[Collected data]
━━━━━━━━

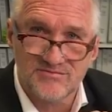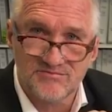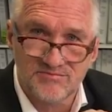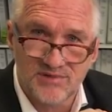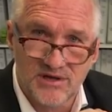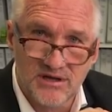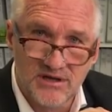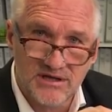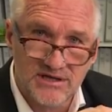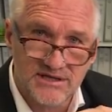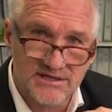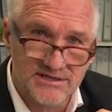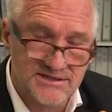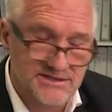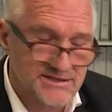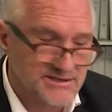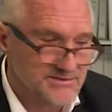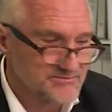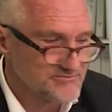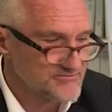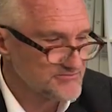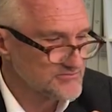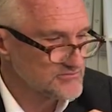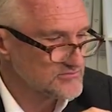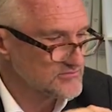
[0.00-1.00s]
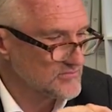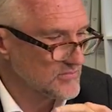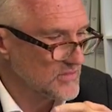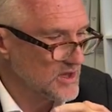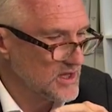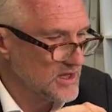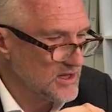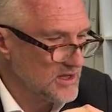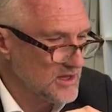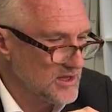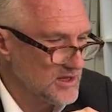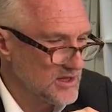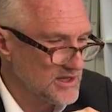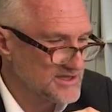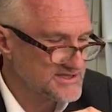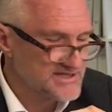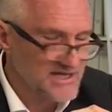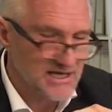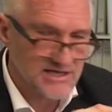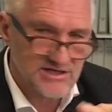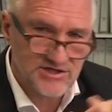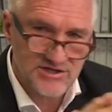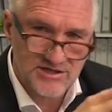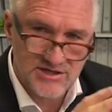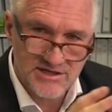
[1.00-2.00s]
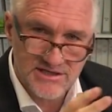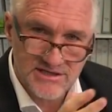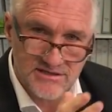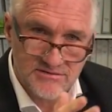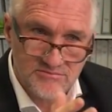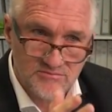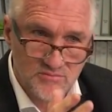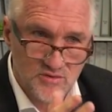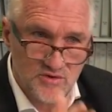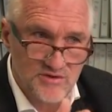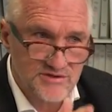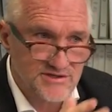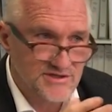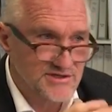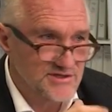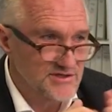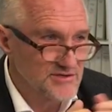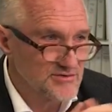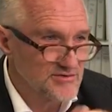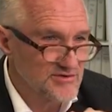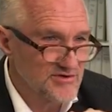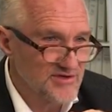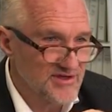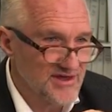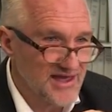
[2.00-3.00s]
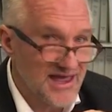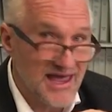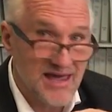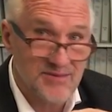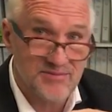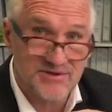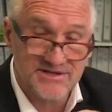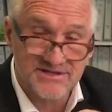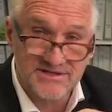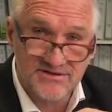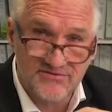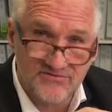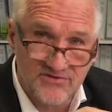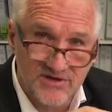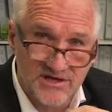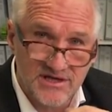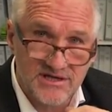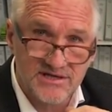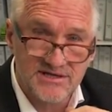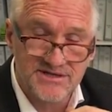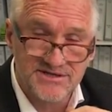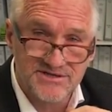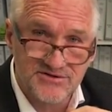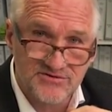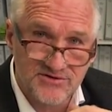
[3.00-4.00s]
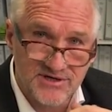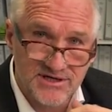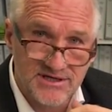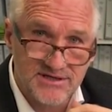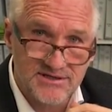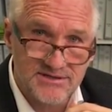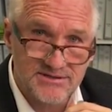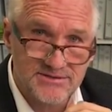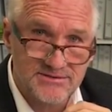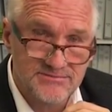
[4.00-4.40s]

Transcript: compliance. It's actually more to do with the habits of the industry,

━━━━━━━━

To do:
Print the records above verbatim, pictures excluded.

Exercise answer:
[0.00-1.00s]
[1.00-2.00s]
[2.00-3.00s]
[3.00-4.00s]
[4.00-4.40s]

Transcript: compliance. It's actually more to do with the habits of the industry,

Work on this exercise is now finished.